**Directions**: Before copying, remove every picture, and then repeat all entries below precisely as written.

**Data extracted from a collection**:
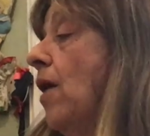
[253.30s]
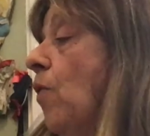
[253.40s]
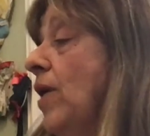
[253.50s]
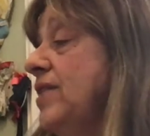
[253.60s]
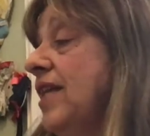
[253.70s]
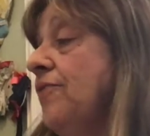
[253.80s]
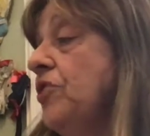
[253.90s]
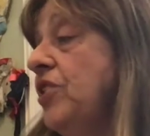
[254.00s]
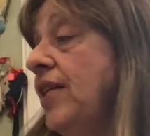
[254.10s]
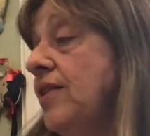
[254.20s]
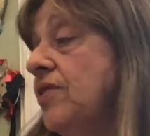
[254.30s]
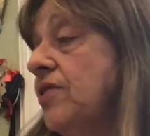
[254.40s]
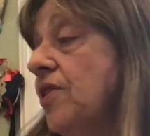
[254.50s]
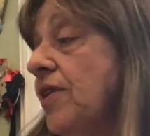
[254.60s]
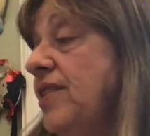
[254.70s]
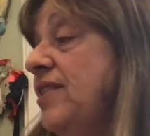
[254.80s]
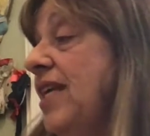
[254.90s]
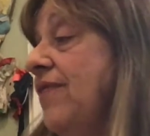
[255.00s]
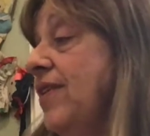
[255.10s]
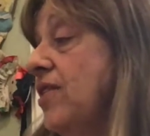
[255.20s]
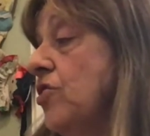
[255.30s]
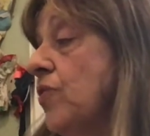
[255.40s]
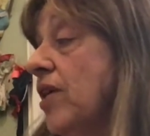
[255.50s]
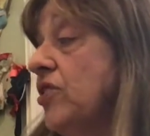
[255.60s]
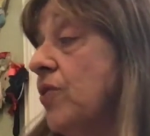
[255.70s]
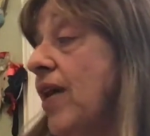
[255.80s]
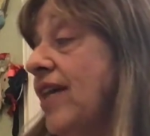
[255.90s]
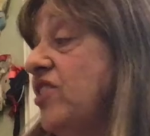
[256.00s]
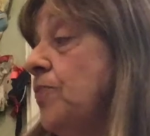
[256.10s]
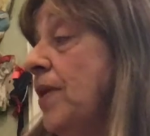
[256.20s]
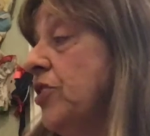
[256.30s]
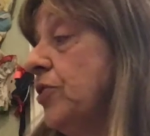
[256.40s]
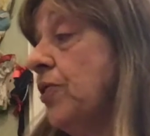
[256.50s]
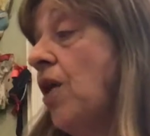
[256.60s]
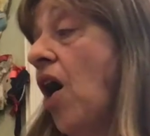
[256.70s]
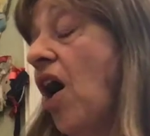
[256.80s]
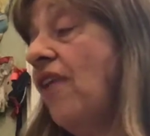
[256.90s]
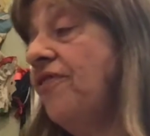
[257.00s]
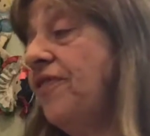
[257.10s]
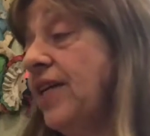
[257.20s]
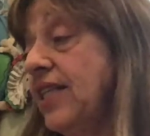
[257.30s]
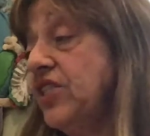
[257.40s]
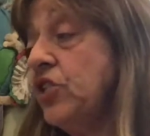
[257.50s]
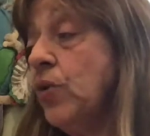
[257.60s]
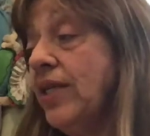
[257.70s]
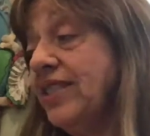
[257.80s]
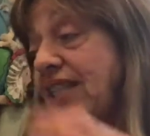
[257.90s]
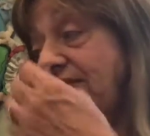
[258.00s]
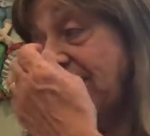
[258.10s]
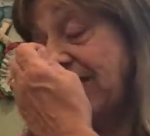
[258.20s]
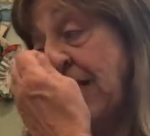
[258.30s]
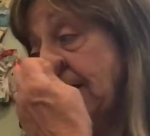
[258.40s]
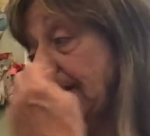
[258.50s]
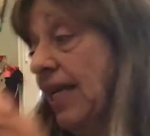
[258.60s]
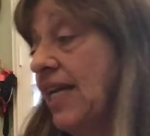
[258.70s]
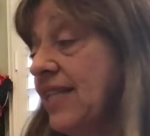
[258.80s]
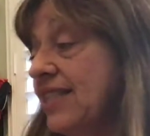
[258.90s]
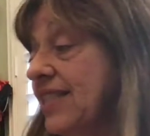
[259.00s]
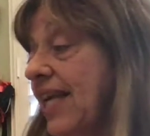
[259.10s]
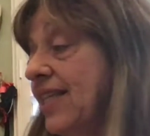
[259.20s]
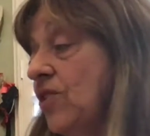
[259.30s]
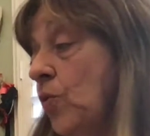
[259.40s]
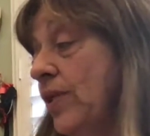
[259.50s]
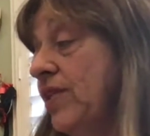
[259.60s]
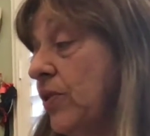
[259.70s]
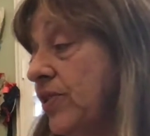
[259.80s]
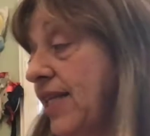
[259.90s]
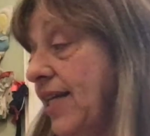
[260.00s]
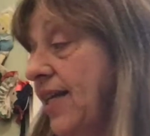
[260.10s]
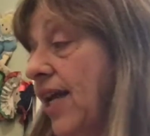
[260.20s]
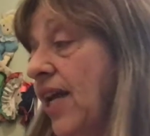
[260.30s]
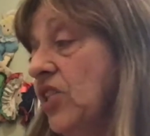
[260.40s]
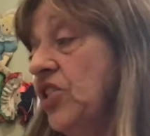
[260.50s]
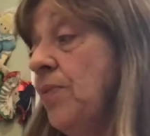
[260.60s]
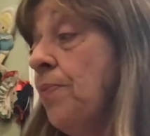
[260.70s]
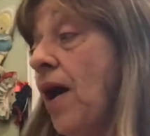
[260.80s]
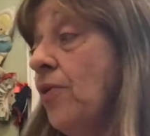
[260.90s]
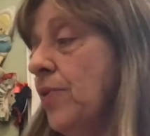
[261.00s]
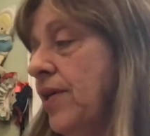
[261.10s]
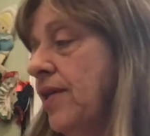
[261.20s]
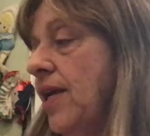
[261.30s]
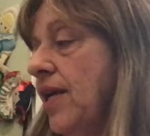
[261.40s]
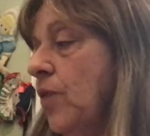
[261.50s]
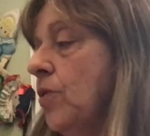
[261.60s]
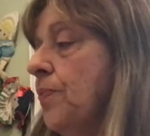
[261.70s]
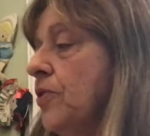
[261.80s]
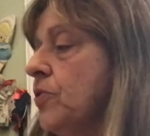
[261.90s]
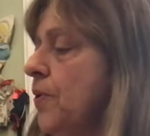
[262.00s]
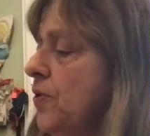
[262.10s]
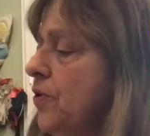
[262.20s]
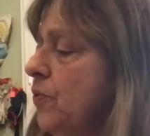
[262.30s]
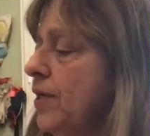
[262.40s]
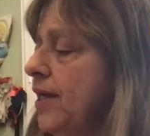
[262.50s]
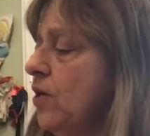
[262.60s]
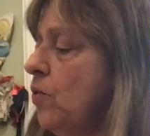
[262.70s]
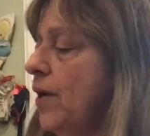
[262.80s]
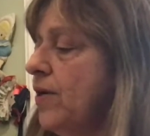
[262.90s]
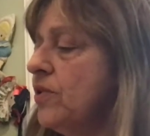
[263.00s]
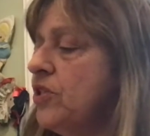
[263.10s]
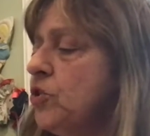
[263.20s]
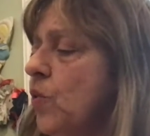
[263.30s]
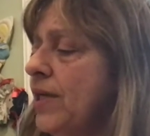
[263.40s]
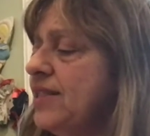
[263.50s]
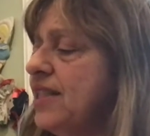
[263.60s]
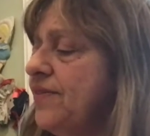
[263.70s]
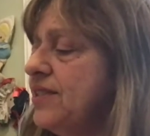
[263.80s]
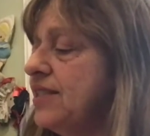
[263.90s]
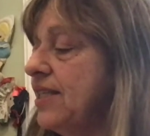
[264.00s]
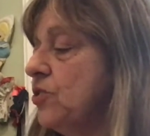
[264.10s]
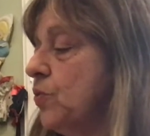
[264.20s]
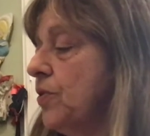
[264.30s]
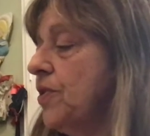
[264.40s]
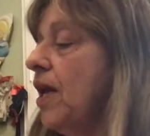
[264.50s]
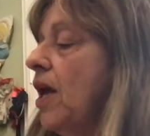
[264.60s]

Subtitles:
Once after she had started saving, the drugstore had a special. Hot fudge, 27 cents, the sign in the window said. She bought one. It would postpone her running away only 27 cents worth.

**Solution to the exercise**:
[253.30s]
[253.40s]
[253.50s]
[253.60s]
[253.70s]
[253.80s]
[253.90s]
[254.00s]
[254.10s]
[254.20s]
[254.30s]
[254.40s]
[254.50s]
[254.60s]
[254.70s]
[254.80s]
[254.90s]
[255.00s]
[255.10s]
[255.20s]
[255.30s]
[255.40s]
[255.50s]
[255.60s]
[255.70s]
[255.80s]
[255.90s]
[256.00s]
[256.10s]
[256.20s]
[256.30s]
[256.40s]
[256.50s]
[256.60s]
[256.70s]
[256.80s]
[256.90s]
[257.00s]
[257.10s]
[257.20s]
[257.30s]
[257.40s]
[257.50s]
[257.60s]
[257.70s]
[257.80s]
[257.90s]
[258.00s]
[258.10s]
[258.20s]
[258.30s]
[258.40s]
[258.50s]
[258.60s]
[258.70s]
[258.80s]
[258.90s]
[259.00s]
[259.10s]
[259.20s]
[259.30s]
[259.40s]
[259.50s]
[259.60s]
[259.70s]
[259.80s]
[259.90s]
[260.00s]
[260.10s]
[260.20s]
[260.30s]
[260.40s]
[260.50s]
[260.60s]
[260.70s]
[260.80s]
[260.90s]
[261.00s]
[261.10s]
[261.20s]
[261.30s]
[261.40s]
[261.50s]
[261.60s]
[261.70s]
[261.80s]
[261.90s]
[262.00s]
[262.10s]
[262.20s]
[262.30s]
[262.40s]
[262.50s]
[262.60s]
[262.70s]
[262.80s]
[262.90s]
[263.00s]
[263.10s]
[263.20s]
[263.30s]
[263.40s]
[263.50s]
[263.60s]
[263.70s]
[263.80s]
[263.90s]
[264.00s]
[264.10s]
[264.20s]
[264.30s]
[264.40s]
[264.50s]
[264.60s]

Subtitles:
Once after she had started saving, the drugstore had a special. Hot fudge, 27 cents, the sign in the window said. She bought one. It would postpone her running away only 27 cents worth.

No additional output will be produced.